FERTILIZE with Florikan 15-4-9 w/ Nutricote
Apply every 3-4 months (all year)
ON ALL FLOWERS AND SHRUBS 

Mulch with Pine Straw. It is actually easier to place the pine straw in the bed before planting little annuals like Pansies. But not in the seed garden. Seedlings need light to germinate. 

WATER, WATER, WATER, preferably in the morning

 



Sweet Peas on the old scuppernong arbor

 

 



Poppies


At this point, I must admit, "the sin of pride was upon me" as Celestine Sibley said of her home in Sweet Apple.  So beautiful 

This is what makes gardening worthwhile. Here you see poppies, bachelor’s buttons, Queen Anne's Lace, and violas. Our lunaria continues to bloom. Unfortunately, we have had some very hard rains that have beaten down some of our beautiful flowers. We should have thinned our poppies more drastically so that air could circulate a bit more near the roots. Some that were sown in another bed actually got the dreaded "root rot" and had to be pulled up. This picture reminds one that "a thing of beauty is a joy forever." Some of these exquisite blooms resemble peonies, while others have a single row of translucent petals. Those were Monet's favorites. Monet loved to capture the light reflecting through the petal of a bloom. 

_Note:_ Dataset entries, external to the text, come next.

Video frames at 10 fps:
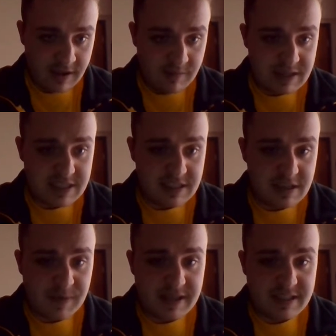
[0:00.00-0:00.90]

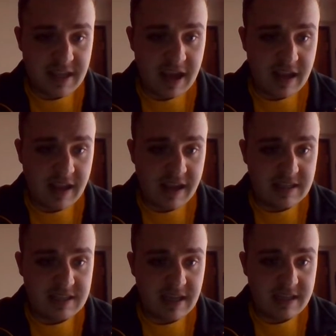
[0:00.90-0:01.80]
Mississippi State
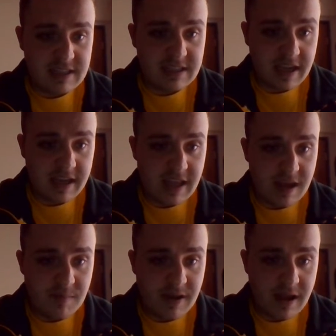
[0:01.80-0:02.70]
against Texas
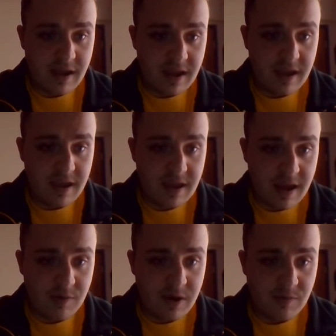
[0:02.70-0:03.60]
A&M. I
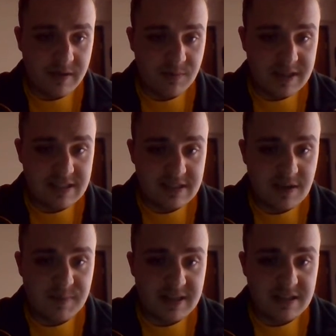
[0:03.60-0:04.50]
went with
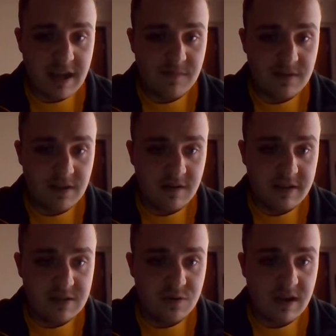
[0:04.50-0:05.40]
Mississippi State for
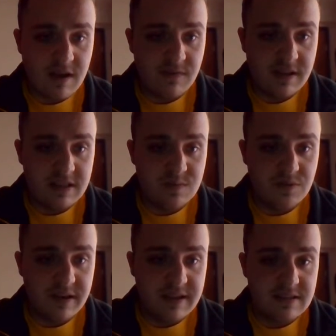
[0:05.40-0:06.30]
32 confidence
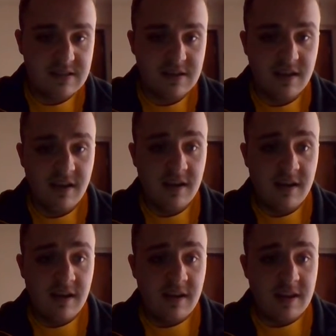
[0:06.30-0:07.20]
points.
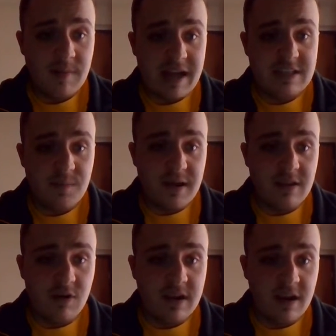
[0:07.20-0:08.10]
The matchup of
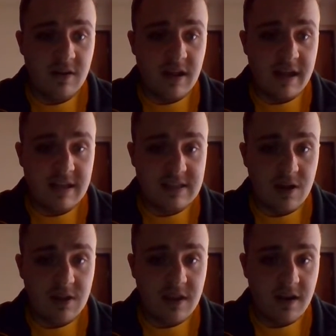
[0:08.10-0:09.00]
North Carolina,
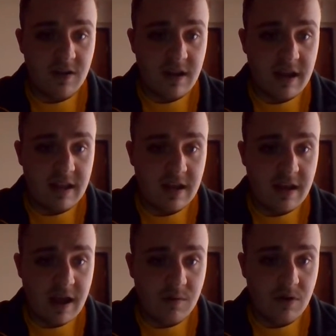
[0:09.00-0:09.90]
South
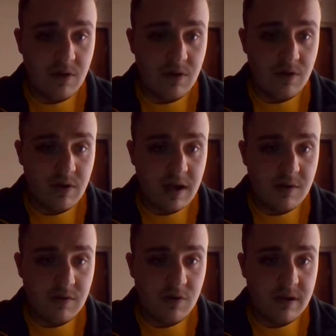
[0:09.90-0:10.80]
Carolina, I will
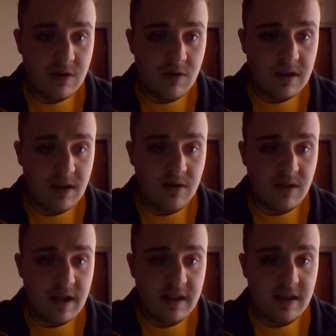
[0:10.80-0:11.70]
go with North
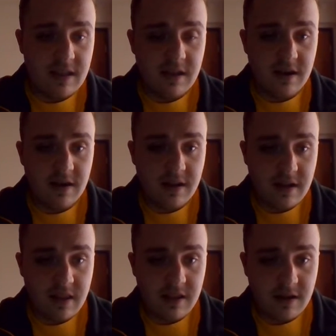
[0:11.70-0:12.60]
Carolina. I think they're
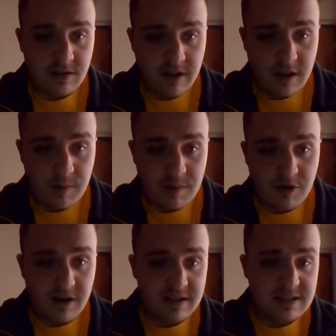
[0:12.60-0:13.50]
a little bit
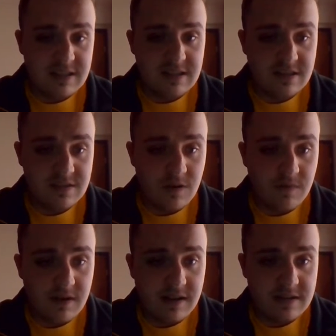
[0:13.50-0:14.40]
more consistent so
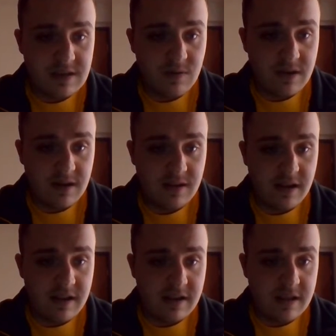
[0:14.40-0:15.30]
far than South
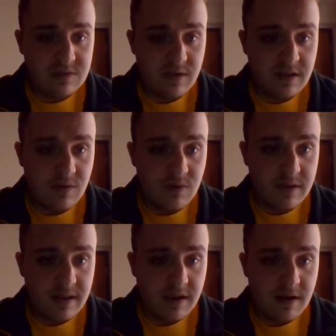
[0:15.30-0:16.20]
Carolina. That's what I'm going
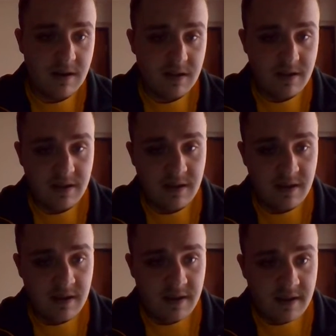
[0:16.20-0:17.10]
with there.
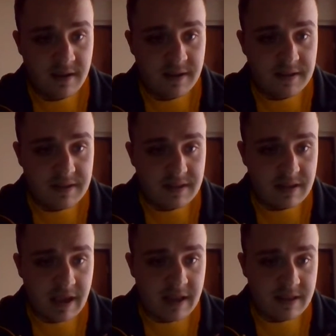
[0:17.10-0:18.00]

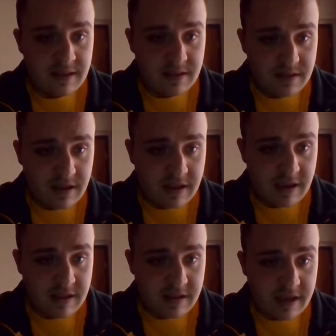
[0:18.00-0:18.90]
And
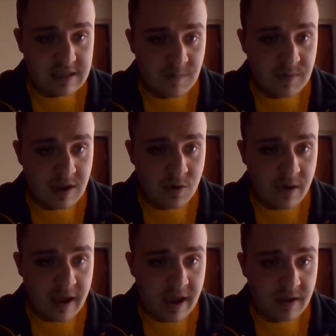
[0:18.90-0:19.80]
then
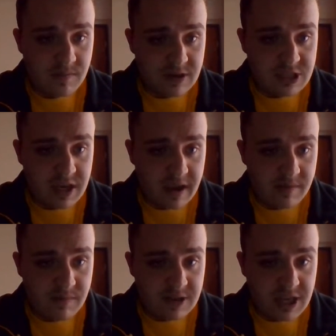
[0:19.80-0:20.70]
SMU and
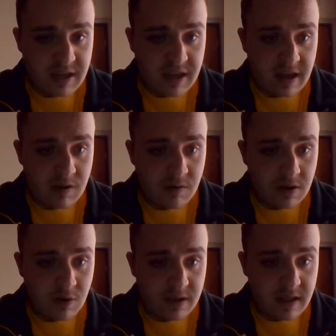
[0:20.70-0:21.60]
Virginia, I will
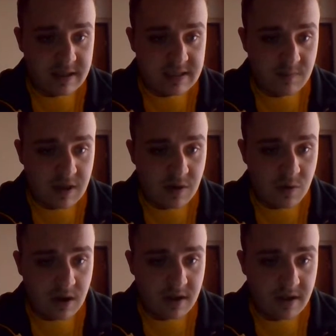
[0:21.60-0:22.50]
go with
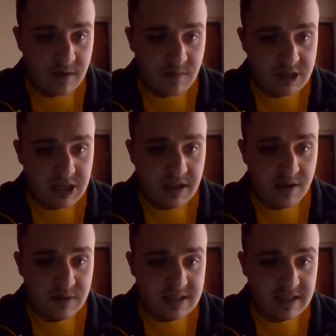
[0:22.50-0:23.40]
SMU. and
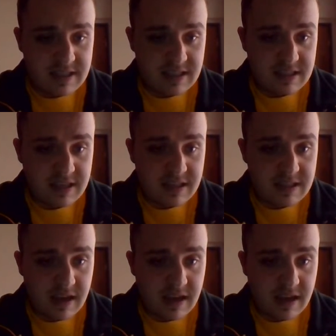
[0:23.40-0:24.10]
Virginia was 6-6.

The Southern Monet garden has been gorgeous with outstanding poppies. By April 22 they were turning to seed. The garden was then in transition from Spring to Fall. I pulled out many of the poppies and replaced them with cleome, touch-me-nots, and cosmos. Sunflowers will soon be planted as well. One patch of poppies, sown late, was just coming into bloom. This was a good lesson in staggered planning. 

Gathering seeds is one of gardening’s greatest pleasures, especially with poppies. I spread my seed upon newspapers on an old screen in the rafters of my greenhouse so that they will dry. I then collect the seeds in paper bags and look forward to repeating the planting process --and sharing my seeds!